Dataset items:
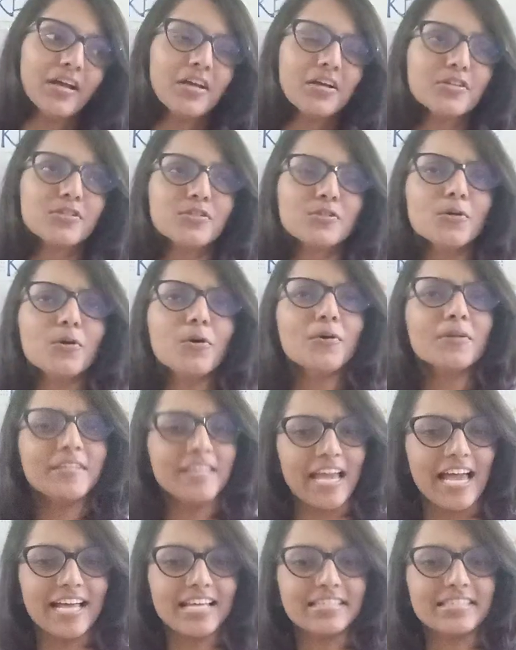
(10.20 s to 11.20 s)
So
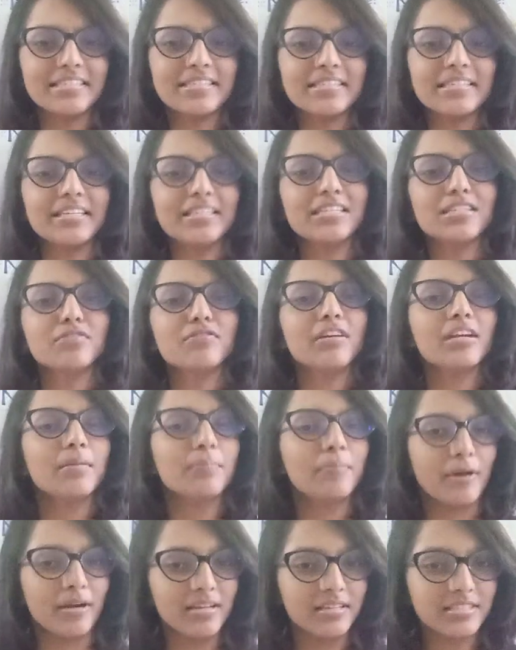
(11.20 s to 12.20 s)
yes, it is
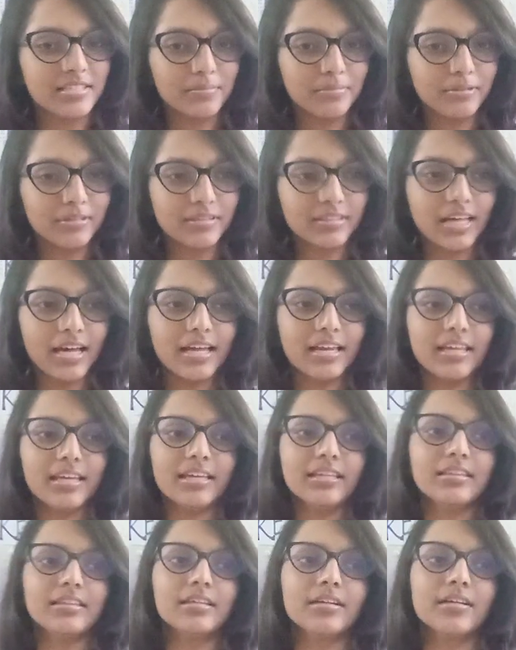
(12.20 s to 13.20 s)
very predictable that
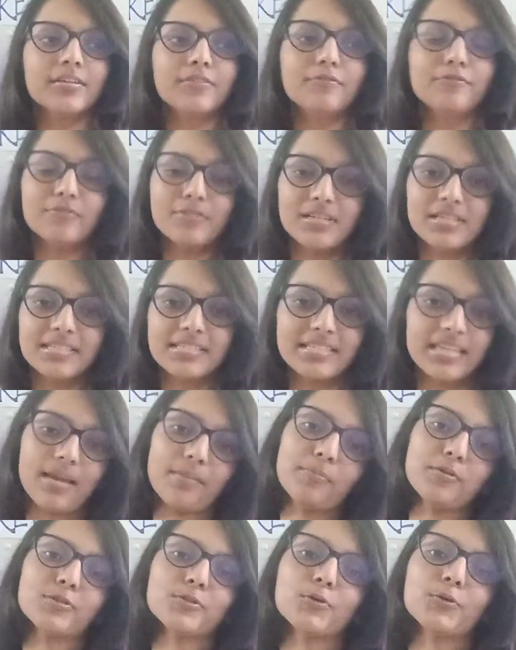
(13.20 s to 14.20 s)
in the first
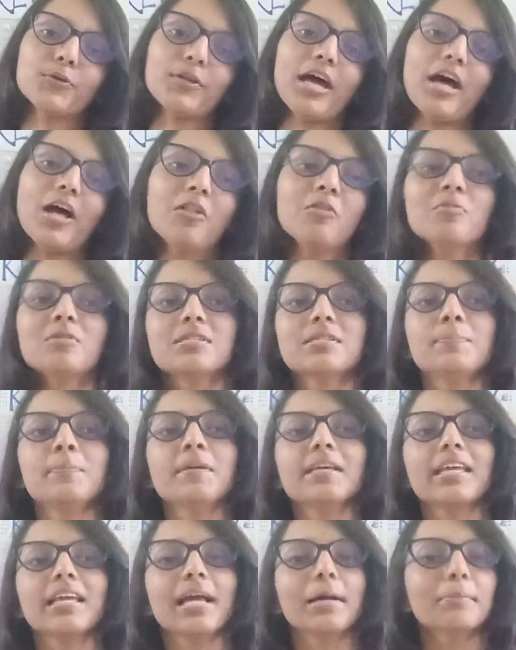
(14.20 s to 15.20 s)
episode I'll be
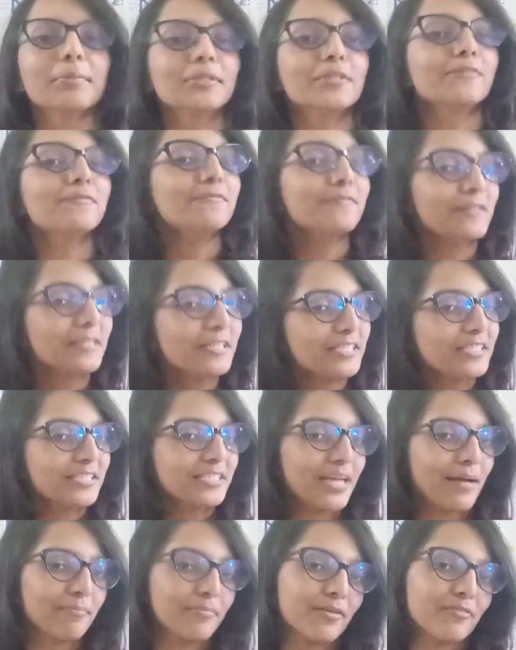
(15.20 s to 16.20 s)
speaking about the first
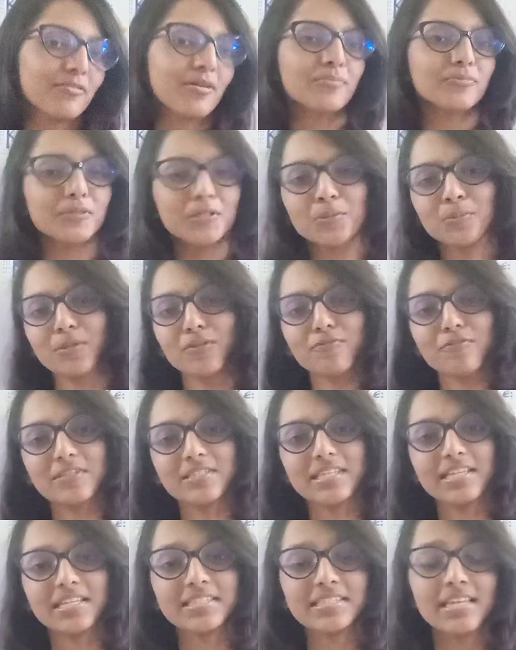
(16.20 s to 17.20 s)
chapter from Thermal
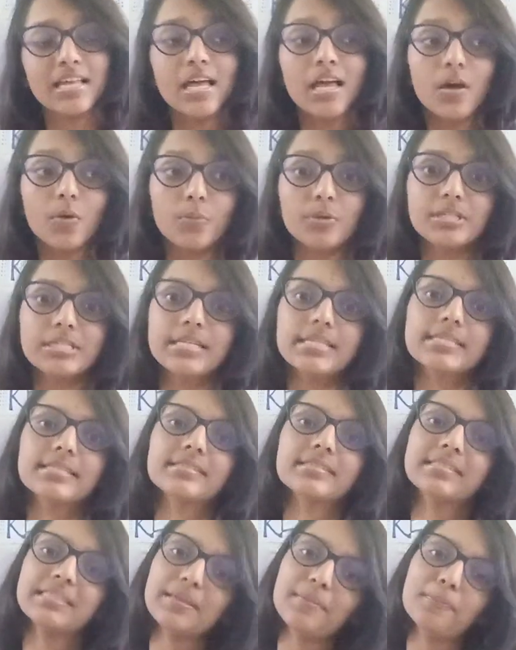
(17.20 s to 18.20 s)
Physics, which
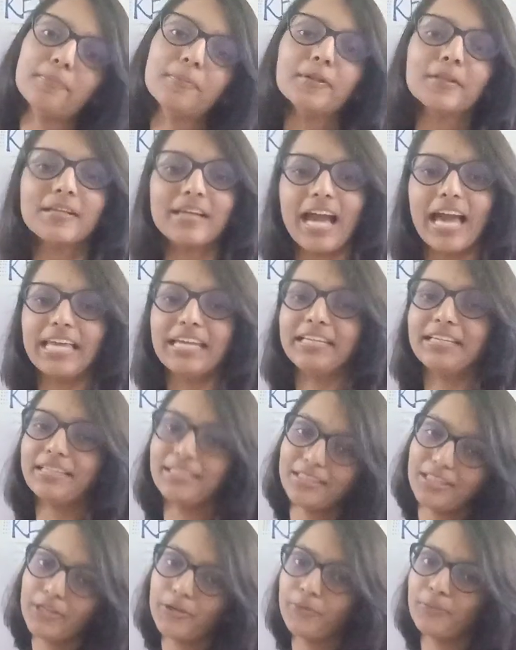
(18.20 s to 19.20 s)
is Simple
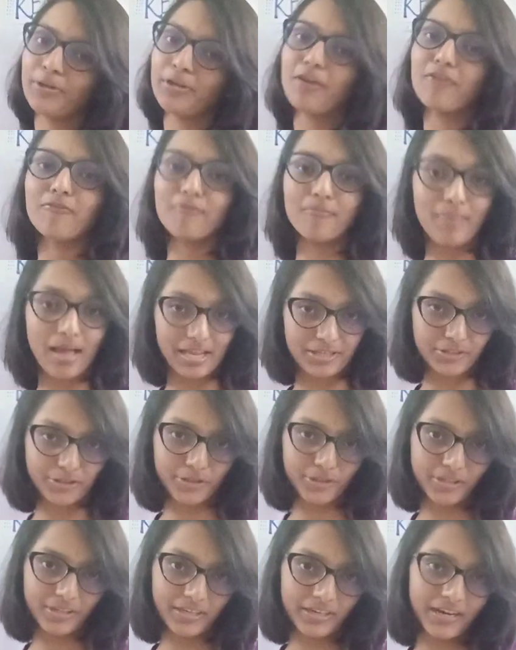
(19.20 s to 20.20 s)
Kinetic Theory of
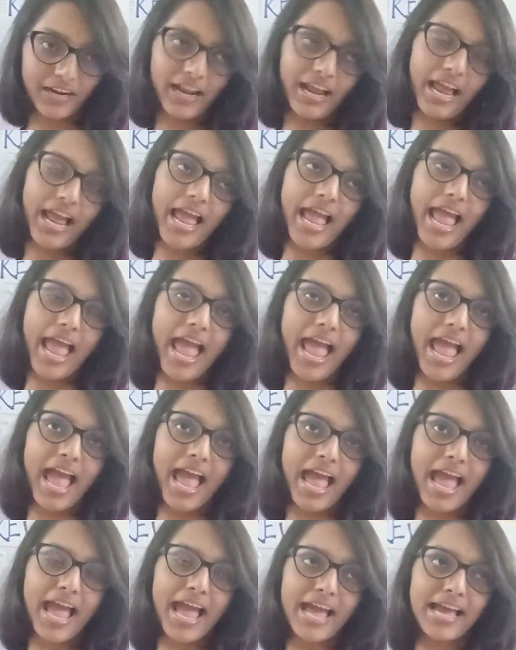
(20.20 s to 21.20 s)
Matter.
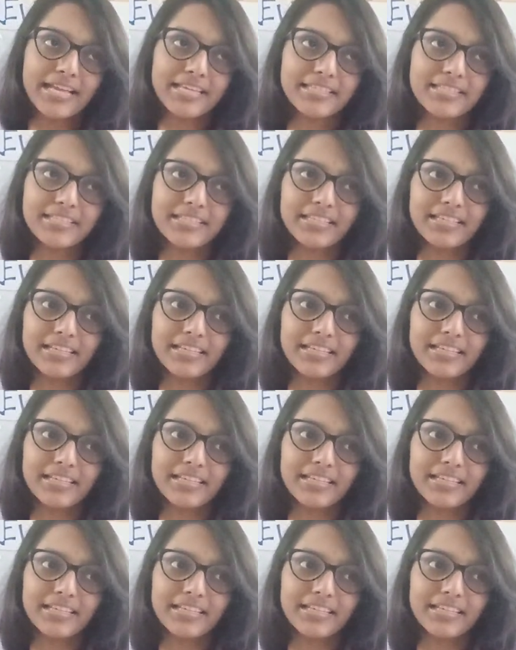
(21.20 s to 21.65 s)
And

• TASK TO CARRY OUT
Word for word, retype the lines from the one that contains "(18.20 s to 19.20 s)" through the final line of the data, both ends included, excluding pictures.

• EXERCISE RESPONSE
(18.20 s to 19.20 s)
is Simple
(19.20 s to 20.20 s)
Kinetic Theory of
(20.20 s to 21.20 s)
Matter.
(21.20 s to 21.65 s)
And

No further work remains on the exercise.